Depuis quelques décennies, la fratrie est envisagée comme un espace relationnel, qui ne se résume pas à un lien de dépendance aux figures parentales.
La vision du fraternel dans son rapport aux parents est aujourd'hui complétée par une conception narcissique, qui nous fait passer d' un axe vertical parent-enfant, à la spécificité d'un axe horizontal. Freud, en dépit du mythe nodal œdipien centré sur l’histoire d’un enfant unique, a souligné qu'à partir du deuxième enfant, le complexe œdipien devient un complexe familial. Le fraternel est un déclencheur d'éléments essentiels d’envie, de culpabilité et d'identification ; il prépare ainsi le processus d'œdipification. Lacan évoque une double issue du complexe fraternel : soit le sujet reste dans une position d’alliance
narcissique avec la mère, repoussant dans la destructivité tout autre vécu comme un intrus, soit il reconnaît l’autre avec lequel va s’engager une lutte rivale impliquant un rapport à l’objet.

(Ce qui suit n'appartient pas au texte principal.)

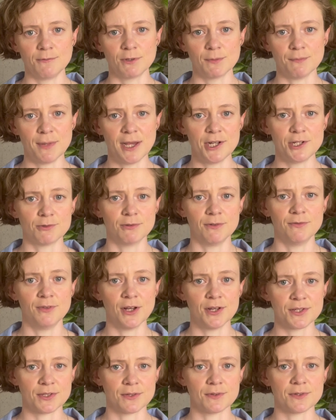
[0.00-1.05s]
with major
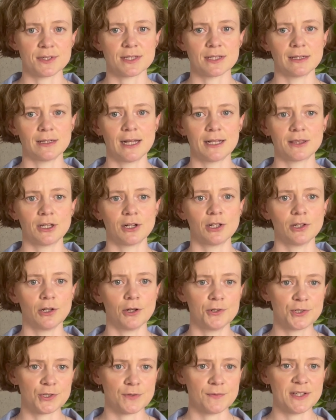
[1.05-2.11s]
reversals, like the
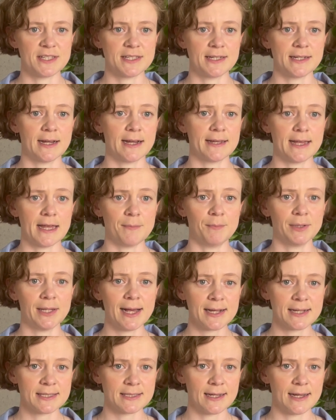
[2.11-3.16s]
closure of the CIA
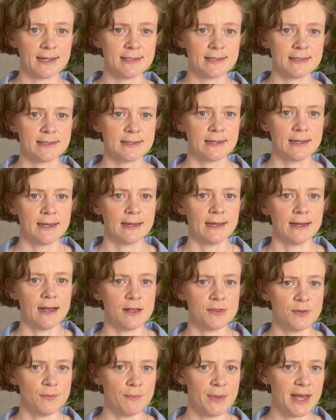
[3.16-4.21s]
black sites
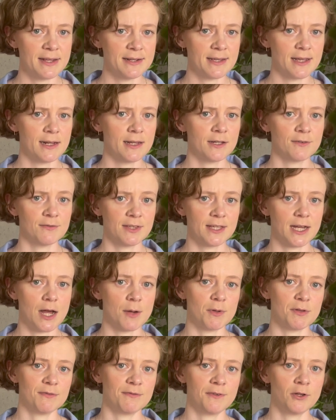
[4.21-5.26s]
and the mandating of the
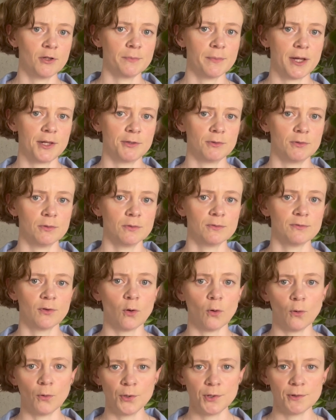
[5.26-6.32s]
Army Field Manual for
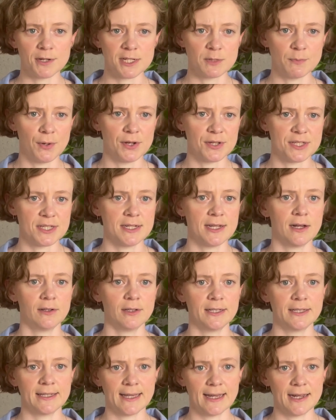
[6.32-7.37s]
all US personnel
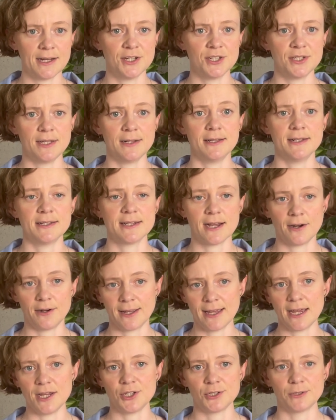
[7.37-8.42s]
engaged in
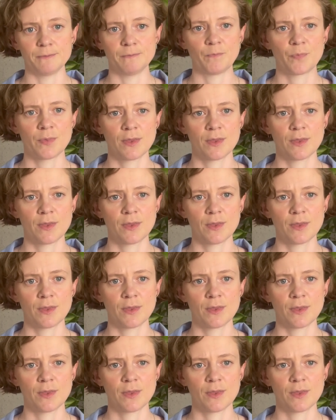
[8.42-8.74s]
interrogation.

Il trouve alors à la fois autrui et l’objet socialisé. Le lien fraternel, modèle de l’amitié ou du lien de couple, recouvre une position initiale à élaborer, fondée sur la haine pré-ambivalentielle. Le frère haï n'est alors pas seulement un rival envié, il incarne les désirs incestueux que le sujet ne peut reconnaître, mais qu’il identifie chez cet autre soi-même qu’est le frère. Le frère est une surface d'inscription projective, un miroir qui renvoie le caractère insupportable de ses propres désirs ; il représente un alter ego mais également un double, comme le souligne le lien gémellaire. Ce numéro de la revue Dialogue concerne les variations du lien fraternel comme les diverses scènes du soin psychique où se rejouent transférentiellement les scènes fraternelles.